You are suggesting a design we should use for a feature in Swift.  I don’t think it is unreasonable to ask how that design would address specific use cases in Swift.  It is not enough to point at another language with a similar feature.  It is also not enough to just assume the Kotlin model is acceptable without being able to answer how it works in specific use cases.

>>> Afaics there not much room left for the promised additional flexibility… and the problem with default values for constants just doesn't exist in Kotlin at all.
>> This is currently a problem in Swift.  I am confident that it can be solved one way or another.  I don’t think a solution should be tied to the “type initializer parameter list” syntax.
> As I said before:
> There is no need to copy, but there is also no need to discard a working solution without further explanation.

I am taking a nontrivial amount of time to work through this with you and am keeping an open mind during that discussion, but it will require specific details to change my mind.  Lets focus on the example you gave and get the details of what you want to see worked out.  

>> If you can clearly demonstrate how Kotlin is superior in a specific area I will give that great consideration.  I want this proposal to be the best it can be.  However, you’re going to need to do more than just link to the docs which I have already looked at.
> I see it from the other direction:
> You have a "theory" (the proposal) and claim it is sound; Kotlin, on the other hand, is real working code!

I am trying to solve a problem for Swift.  I am willing to continue working through the Kotlin approach with you so we can understand the details of how it would fit in with Swift.  That will allow a fair comparison of the differences between the approaches.

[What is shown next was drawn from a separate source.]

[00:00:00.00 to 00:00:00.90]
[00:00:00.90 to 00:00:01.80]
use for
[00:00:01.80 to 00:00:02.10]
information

>> The good news is that as far as I can tell the things you like about what Kotlin is doing are not mutually exclusive with this proposal at all.  Think of it this way - this proposal provides a flexible and orthogonal foundation for memberwise initialization.  If desired, a future enhancement could easily be developed to provide additional syntactic sugar on top of it.  The example Joe posted shows how that might work.  
>> If this proposal is accepted and you want to pursue a proposal for that additional layer of syntactic sugar to get closer to Kotlin syntax I encourage you to do that.  The new syntax should be evaluated independently as its own proposal.  I would be happy to help show how your desired syntax could be transformed into existing syntax (including the memberwise initialization syntax if this proposal is accepted).
> I guess you really want to see your proposals accepted — and I understand that, as I'm quite sure that you put a huge amount of work into them.

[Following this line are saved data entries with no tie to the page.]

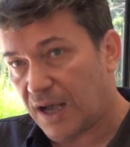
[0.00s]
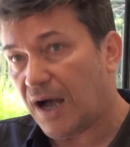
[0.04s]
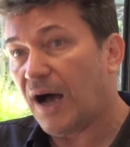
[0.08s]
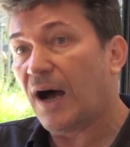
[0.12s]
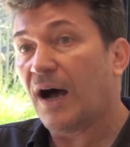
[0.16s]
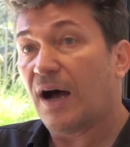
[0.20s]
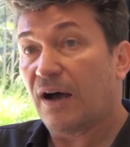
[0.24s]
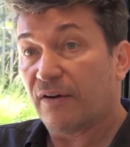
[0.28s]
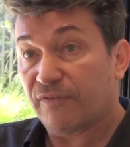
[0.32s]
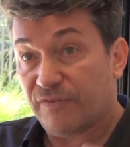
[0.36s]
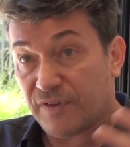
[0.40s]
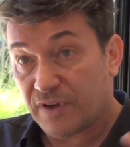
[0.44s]

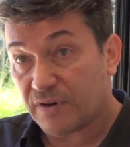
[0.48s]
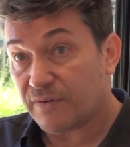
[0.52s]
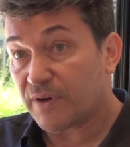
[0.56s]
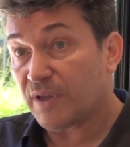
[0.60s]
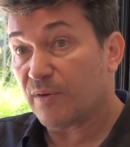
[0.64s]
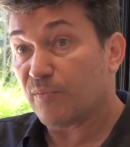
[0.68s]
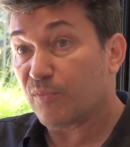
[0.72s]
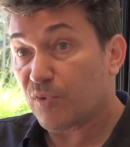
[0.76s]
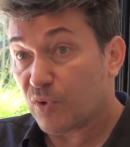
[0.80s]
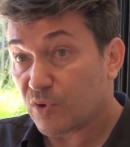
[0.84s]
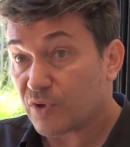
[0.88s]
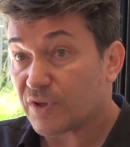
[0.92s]
are very
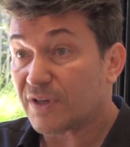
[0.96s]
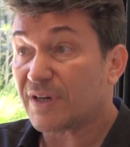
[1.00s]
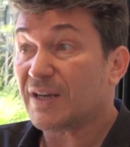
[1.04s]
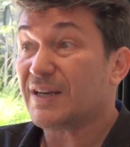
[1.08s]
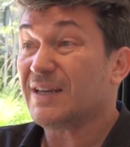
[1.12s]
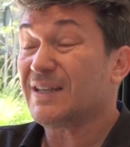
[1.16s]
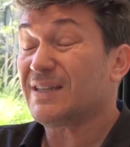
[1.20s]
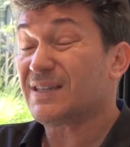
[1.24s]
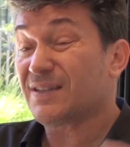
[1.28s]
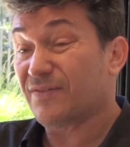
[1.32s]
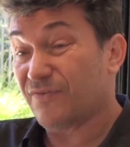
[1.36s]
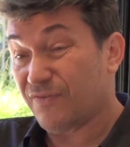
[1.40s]
important, and
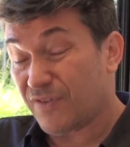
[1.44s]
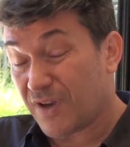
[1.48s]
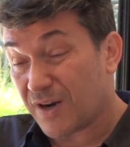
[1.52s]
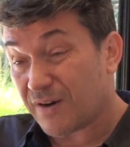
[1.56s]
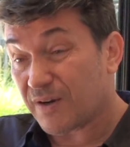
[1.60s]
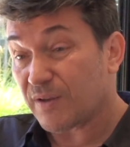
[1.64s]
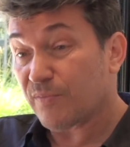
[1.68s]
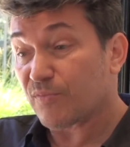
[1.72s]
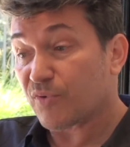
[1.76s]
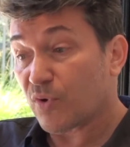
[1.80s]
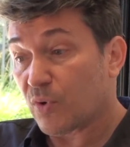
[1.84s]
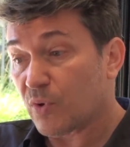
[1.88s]
it's
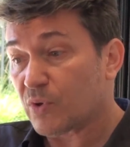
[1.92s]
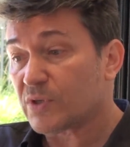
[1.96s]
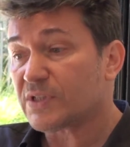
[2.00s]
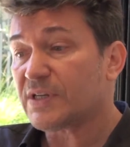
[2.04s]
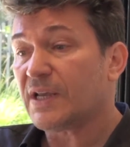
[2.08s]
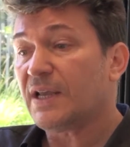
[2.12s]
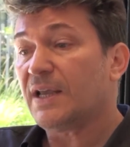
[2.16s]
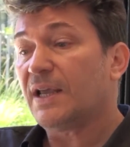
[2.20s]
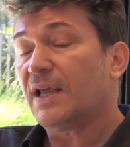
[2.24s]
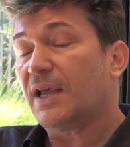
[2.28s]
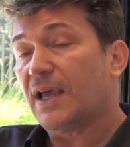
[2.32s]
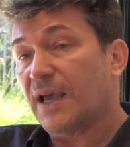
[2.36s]
very broad,
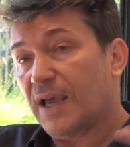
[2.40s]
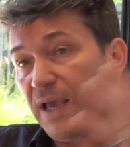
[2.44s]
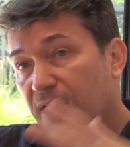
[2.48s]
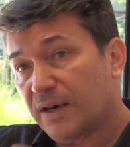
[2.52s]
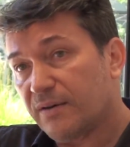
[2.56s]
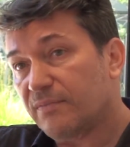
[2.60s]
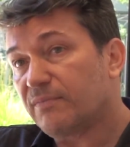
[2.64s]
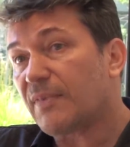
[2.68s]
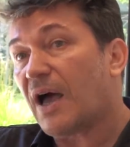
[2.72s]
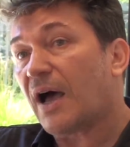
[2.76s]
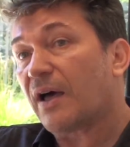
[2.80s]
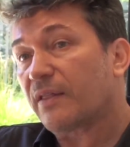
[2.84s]

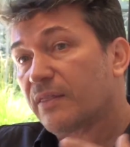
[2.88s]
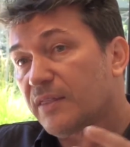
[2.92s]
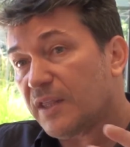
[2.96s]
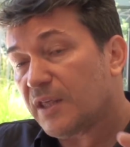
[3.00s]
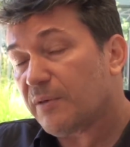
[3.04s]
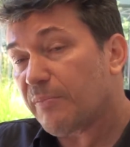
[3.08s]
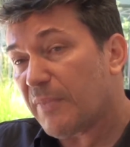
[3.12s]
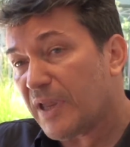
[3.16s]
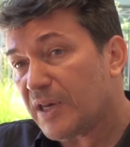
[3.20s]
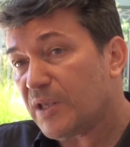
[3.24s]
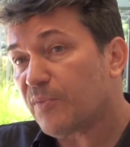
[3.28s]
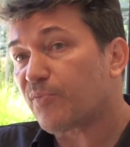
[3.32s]
and I
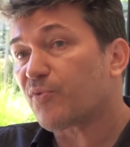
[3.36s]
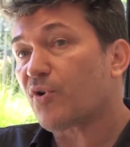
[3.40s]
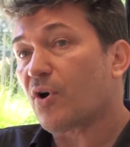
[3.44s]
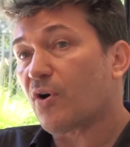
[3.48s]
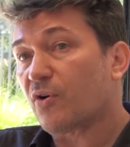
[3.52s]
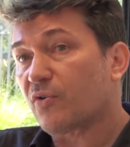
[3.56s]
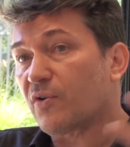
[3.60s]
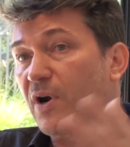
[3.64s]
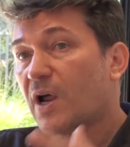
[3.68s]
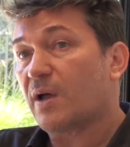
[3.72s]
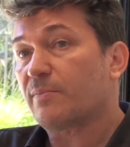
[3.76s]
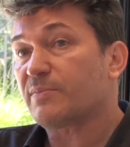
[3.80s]
think many
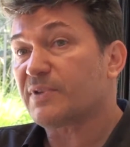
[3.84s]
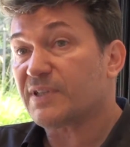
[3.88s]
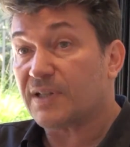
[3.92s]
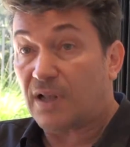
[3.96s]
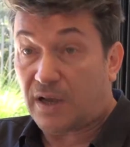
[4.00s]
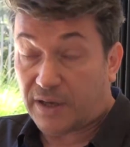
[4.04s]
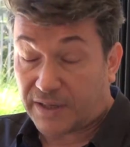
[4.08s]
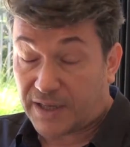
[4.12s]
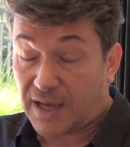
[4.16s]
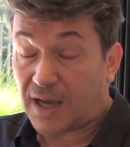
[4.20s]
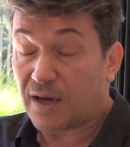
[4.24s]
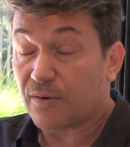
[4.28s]
programs
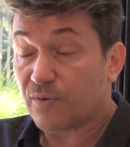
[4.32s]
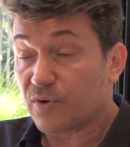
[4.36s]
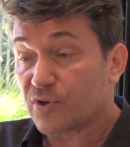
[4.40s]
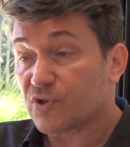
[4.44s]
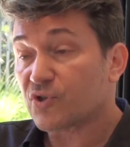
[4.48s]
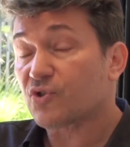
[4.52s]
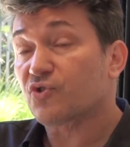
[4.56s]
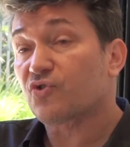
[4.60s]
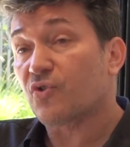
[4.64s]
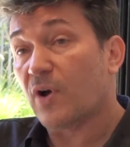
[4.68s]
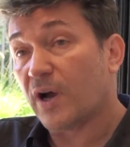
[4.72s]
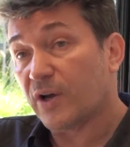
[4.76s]
like
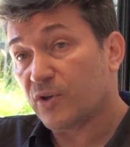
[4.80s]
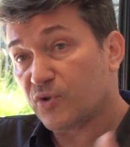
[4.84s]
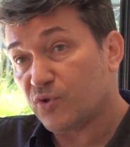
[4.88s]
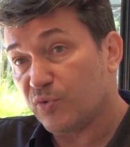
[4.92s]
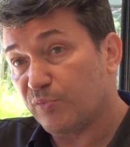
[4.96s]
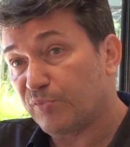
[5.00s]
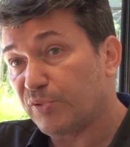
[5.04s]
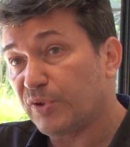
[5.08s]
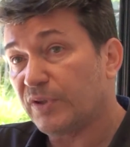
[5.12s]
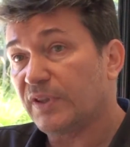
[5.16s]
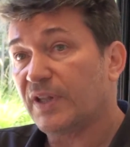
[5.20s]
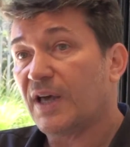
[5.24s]
ours try to
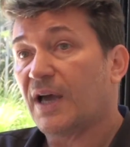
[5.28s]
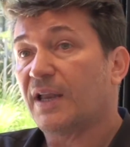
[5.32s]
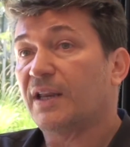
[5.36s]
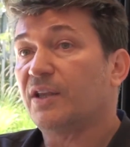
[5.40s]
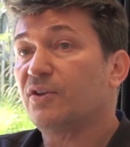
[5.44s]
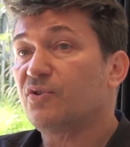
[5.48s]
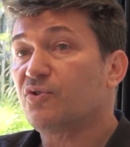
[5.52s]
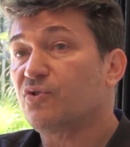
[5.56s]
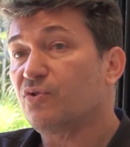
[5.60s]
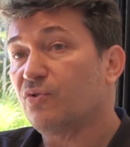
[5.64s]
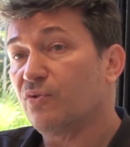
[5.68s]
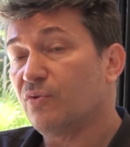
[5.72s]
put that
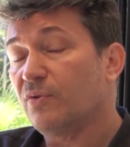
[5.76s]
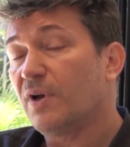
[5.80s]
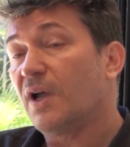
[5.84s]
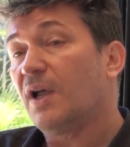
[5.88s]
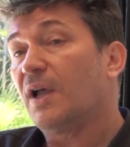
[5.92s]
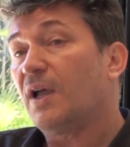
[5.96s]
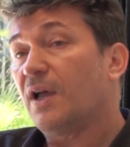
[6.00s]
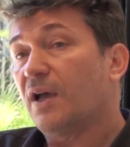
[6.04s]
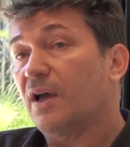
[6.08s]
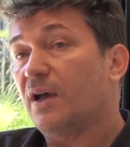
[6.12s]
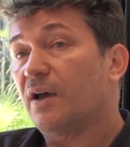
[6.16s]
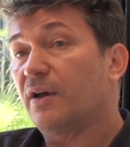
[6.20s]
into
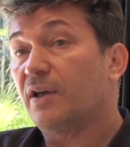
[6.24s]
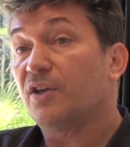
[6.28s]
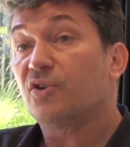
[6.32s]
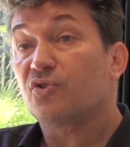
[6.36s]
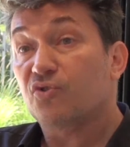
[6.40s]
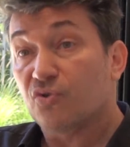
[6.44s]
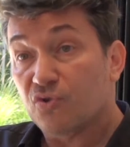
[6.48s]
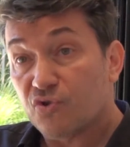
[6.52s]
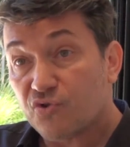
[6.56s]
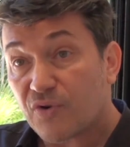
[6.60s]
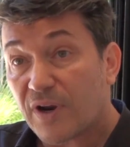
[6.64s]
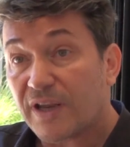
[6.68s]

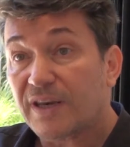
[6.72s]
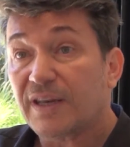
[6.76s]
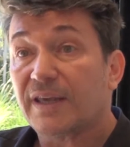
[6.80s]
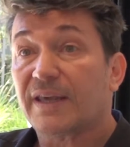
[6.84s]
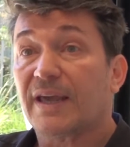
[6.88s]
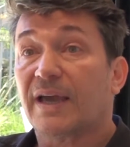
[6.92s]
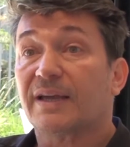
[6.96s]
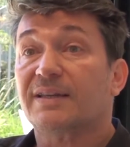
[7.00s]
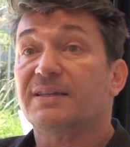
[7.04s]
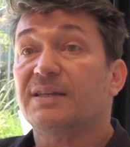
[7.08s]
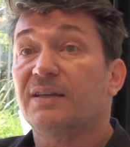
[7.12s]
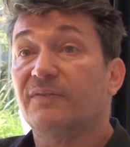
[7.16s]
training
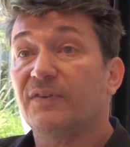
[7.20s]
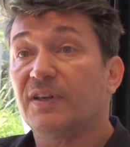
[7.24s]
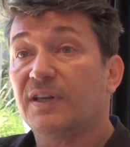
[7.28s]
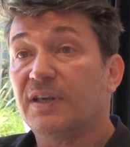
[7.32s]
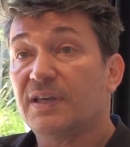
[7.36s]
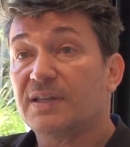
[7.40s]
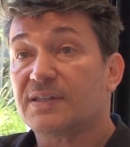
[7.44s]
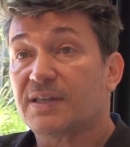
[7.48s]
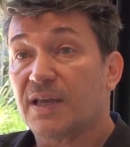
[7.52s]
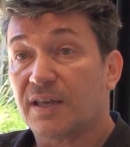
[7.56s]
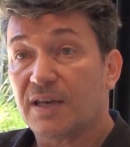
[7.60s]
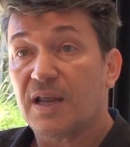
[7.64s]

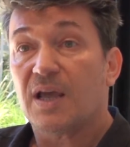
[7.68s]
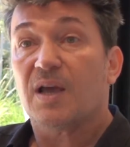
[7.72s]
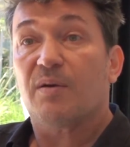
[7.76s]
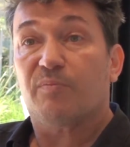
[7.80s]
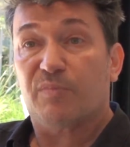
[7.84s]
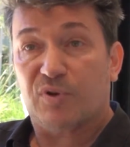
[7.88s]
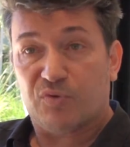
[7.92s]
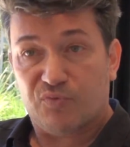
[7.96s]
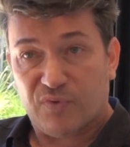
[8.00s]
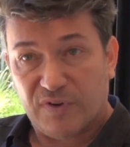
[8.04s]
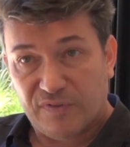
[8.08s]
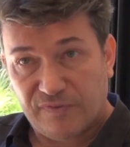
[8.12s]
activities,
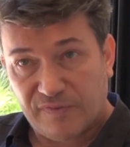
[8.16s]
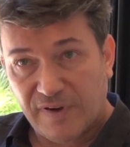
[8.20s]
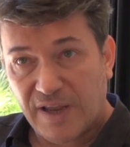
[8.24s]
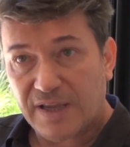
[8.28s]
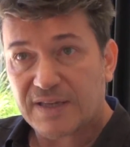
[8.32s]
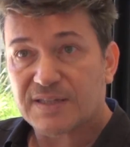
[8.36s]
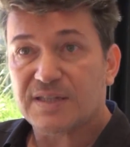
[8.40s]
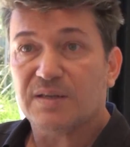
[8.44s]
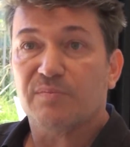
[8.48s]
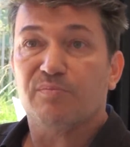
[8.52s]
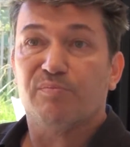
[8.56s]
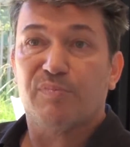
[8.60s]
but
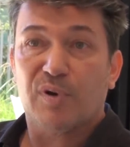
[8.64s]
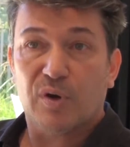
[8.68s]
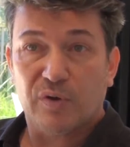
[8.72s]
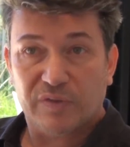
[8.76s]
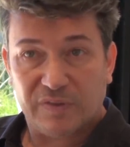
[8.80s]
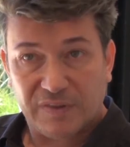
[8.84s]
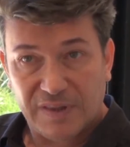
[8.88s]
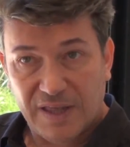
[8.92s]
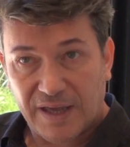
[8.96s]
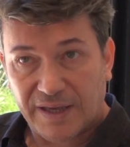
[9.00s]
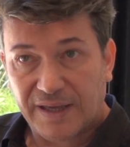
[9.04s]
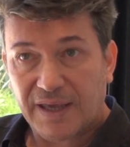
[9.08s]
reflecting
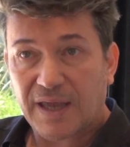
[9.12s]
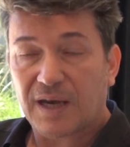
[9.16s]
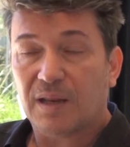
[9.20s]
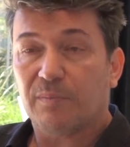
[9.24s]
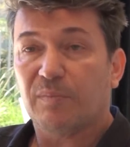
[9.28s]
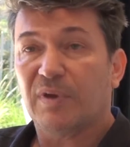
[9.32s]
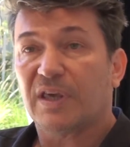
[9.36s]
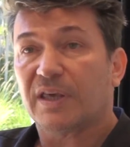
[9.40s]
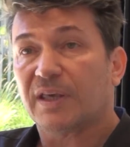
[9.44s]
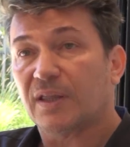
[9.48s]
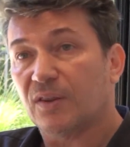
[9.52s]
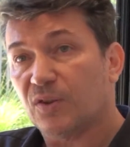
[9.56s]
both the
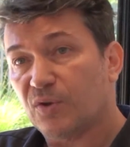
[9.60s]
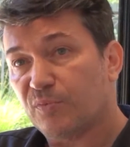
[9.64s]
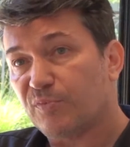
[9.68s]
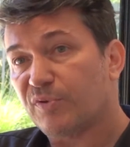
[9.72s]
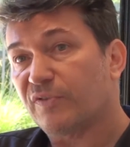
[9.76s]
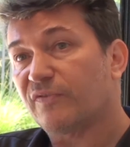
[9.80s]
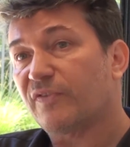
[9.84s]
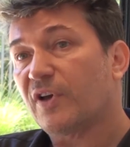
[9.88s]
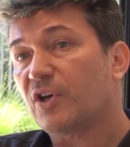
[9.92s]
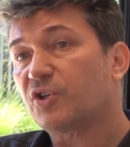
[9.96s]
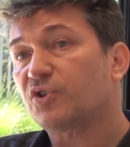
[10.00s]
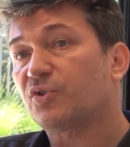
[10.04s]
academic and the
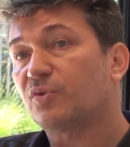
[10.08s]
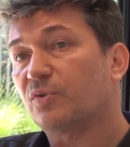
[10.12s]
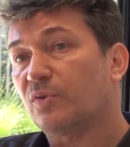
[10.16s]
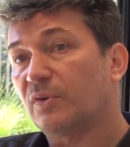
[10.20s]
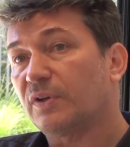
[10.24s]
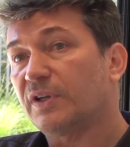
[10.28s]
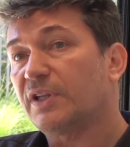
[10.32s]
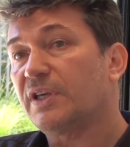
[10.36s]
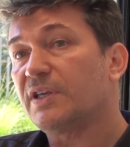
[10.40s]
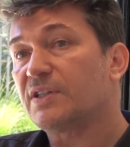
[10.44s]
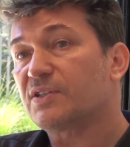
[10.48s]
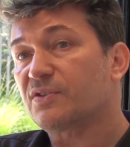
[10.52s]
professional
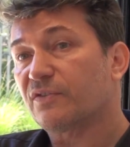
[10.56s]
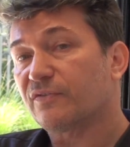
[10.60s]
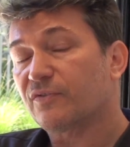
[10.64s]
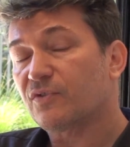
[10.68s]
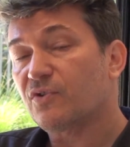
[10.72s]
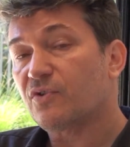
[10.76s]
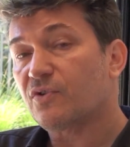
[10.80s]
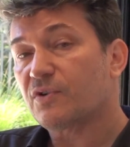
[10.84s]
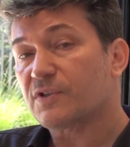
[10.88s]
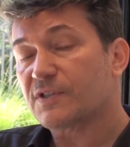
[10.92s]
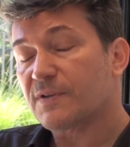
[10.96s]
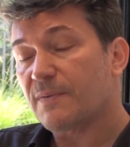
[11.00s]
needs, of
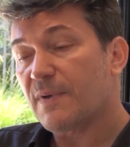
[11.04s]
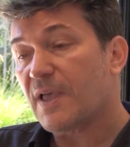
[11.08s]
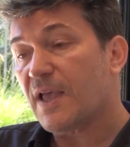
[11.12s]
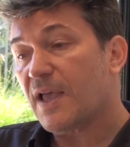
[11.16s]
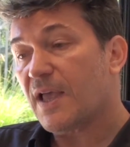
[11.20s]
course.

I want to see the problems solved in the best way possible.  That is why I am investing time in the proposals and also why I am investing time in exploring the alternative you believe is better.  If there is a better approach or a way to improve my proposal I would prefer to identify that now rather than have it accepted as-is.

> But a "let's just take my solution and maybe integrate yours laterl"-attitude imho is not the right way:
> If it is used to silence opposers without actually supporting them later, it is wily; and if it is a honest offer, we'll end up with a language that is extrem complicated because it tries to please everyone (and orthogonality would suffer as well).

I was trying to show that the two features are not strictly mutually exclusive as one can be expressed in terms of the other.  If you don’t like that approach and think it makes the language too complex I understand that position.  I am definitely not trying to just silence you.  

Let’s work together to understand in detail the differences in these approaches and their respective advantages and disadvantages.  The first step in doing that is getting the design of what you would like to see nailed down further.